BEGIN SOURCE DATA

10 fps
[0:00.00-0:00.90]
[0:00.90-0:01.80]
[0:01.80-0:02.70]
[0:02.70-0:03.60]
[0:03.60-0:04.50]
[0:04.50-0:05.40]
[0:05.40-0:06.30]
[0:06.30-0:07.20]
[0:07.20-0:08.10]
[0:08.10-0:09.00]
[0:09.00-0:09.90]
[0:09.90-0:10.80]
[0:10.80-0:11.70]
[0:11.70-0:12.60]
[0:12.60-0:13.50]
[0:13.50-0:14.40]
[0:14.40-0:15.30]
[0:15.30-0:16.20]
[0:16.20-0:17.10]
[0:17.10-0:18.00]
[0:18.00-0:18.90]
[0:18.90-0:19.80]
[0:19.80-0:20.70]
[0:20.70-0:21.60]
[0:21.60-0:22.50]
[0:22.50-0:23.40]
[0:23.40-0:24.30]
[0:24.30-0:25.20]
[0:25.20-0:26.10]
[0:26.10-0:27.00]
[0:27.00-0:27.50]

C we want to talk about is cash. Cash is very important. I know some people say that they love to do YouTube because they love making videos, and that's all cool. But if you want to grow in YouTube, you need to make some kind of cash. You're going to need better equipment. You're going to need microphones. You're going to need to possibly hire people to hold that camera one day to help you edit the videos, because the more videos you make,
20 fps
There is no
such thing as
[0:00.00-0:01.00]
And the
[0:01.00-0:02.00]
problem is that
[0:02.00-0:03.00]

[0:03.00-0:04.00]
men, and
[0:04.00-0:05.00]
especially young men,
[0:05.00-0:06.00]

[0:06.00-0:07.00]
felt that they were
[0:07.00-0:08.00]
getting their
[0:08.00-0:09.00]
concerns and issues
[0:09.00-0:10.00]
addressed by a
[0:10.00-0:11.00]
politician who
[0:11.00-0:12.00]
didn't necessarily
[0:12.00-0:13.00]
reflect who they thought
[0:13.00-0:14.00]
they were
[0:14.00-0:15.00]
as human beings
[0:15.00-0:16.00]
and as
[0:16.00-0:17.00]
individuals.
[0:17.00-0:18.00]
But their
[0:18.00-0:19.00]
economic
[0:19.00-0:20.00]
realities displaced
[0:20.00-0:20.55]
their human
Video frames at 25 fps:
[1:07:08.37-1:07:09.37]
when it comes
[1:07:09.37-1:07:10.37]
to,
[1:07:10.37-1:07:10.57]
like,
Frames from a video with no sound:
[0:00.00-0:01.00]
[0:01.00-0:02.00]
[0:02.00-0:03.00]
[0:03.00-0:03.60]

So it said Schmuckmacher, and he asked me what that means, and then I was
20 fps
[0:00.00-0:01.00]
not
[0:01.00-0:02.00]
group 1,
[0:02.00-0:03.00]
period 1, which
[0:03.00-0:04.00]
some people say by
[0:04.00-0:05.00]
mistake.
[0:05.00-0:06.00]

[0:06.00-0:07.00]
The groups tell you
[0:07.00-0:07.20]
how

END SOURCE DATA

→ **PROBLEM DESCRIPTION**
Reproduce the material above in full, exactly.

→ **EXERCISE SOLUTION**
10 fps
[0:00.00-0:00.90]
[0:00.90-0:01.80]
[0:01.80-0:02.70]
[0:02.70-0:03.60]
[0:03.60-0:04.50]
[0:04.50-0:05.40]
[0:05.40-0:06.30]
[0:06.30-0:07.20]
[0:07.20-0:08.10]
[0:08.10-0:09.00]
[0:09.00-0:09.90]
[0:09.90-0:10.80]
[0:10.80-0:11.70]
[0:11.70-0:12.60]
[0:12.60-0:13.50]
[0:13.50-0:14.40]
[0:14.40-0:15.30]
[0:15.30-0:16.20]
[0:16.20-0:17.10]
[0:17.10-0:18.00]
[0:18.00-0:18.90]
[0:18.90-0:19.80]
[0:19.80-0:20.70]
[0:20.70-0:21.60]
[0:21.60-0:22.50]
[0:22.50-0:23.40]
[0:23.40-0:24.30]
[0:24.30-0:25.20]
[0:25.20-0:26.10]
[0:26.10-0:27.00]
[0:27.00-0:27.50]

C we want to talk about is cash. Cash is very important. I know some people say that they love to do YouTube because they love making videos, and that's all cool. But if you want to grow in YouTube, you need to make some kind of cash. You're going to need better equipment. You're going to need microphones. You're going to need to possibly hire people to hold that camera one day to help you edit the videos, because the more videos you make,
20 fps
There is no
such thing as
[0:00.00-0:01.00]
And the
[0:01.00-0:02.00]
problem is that
[0:02.00-0:03.00]

[0:03.00-0:04.00]
men, and
[0:04.00-0:05.00]
especially young men,
[0:05.00-0:06.00]

[0:06.00-0:07.00]
felt that they were
[0:07.00-0:08.00]
getting their
[0:08.00-0:09.00]
concerns and issues
[0:09.00-0:10.00]
addressed by a
[0:10.00-0:11.00]
politician who
[0:11.00-0:12.00]
didn't necessarily
[0:12.00-0:13.00]
reflect who they thought
[0:13.00-0:14.00]
they were
[0:14.00-0:15.00]
as human beings
[0:15.00-0:16.00]
and as
[0:16.00-0:17.00]
individuals.
[0:17.00-0:18.00]
But their
[0:18.00-0:19.00]
economic
[0:19.00-0:20.00]
realities displaced
[0:20.00-0:20.55]
their human
Video frames at 25 fps:
[1:07:08.37-1:07:09.37]
when it comes
[1:07:09.37-1:07:10.37]
to,
[1:07:10.37-1:07:10.57]
like,
Frames from a video with no sound:
[0:00.00-0:01.00]
[0:01.00-0:02.00]
[0:02.00-0:03.00]
[0:03.00-0:03.60]

So it said Schmuckmacher, and he asked me what that means, and then I was
20 fps
[0:00.00-0:01.00]
not
[0:01.00-0:02.00]
group 1,
[0:02.00-0:03.00]
period 1, which
[0:03.00-0:04.00]
some people say by
[0:04.00-0:05.00]
mistake.
[0:05.00-0:06.00]

[0:06.00-0:07.00]
The groups tell you
[0:07.00-0:07.20]
how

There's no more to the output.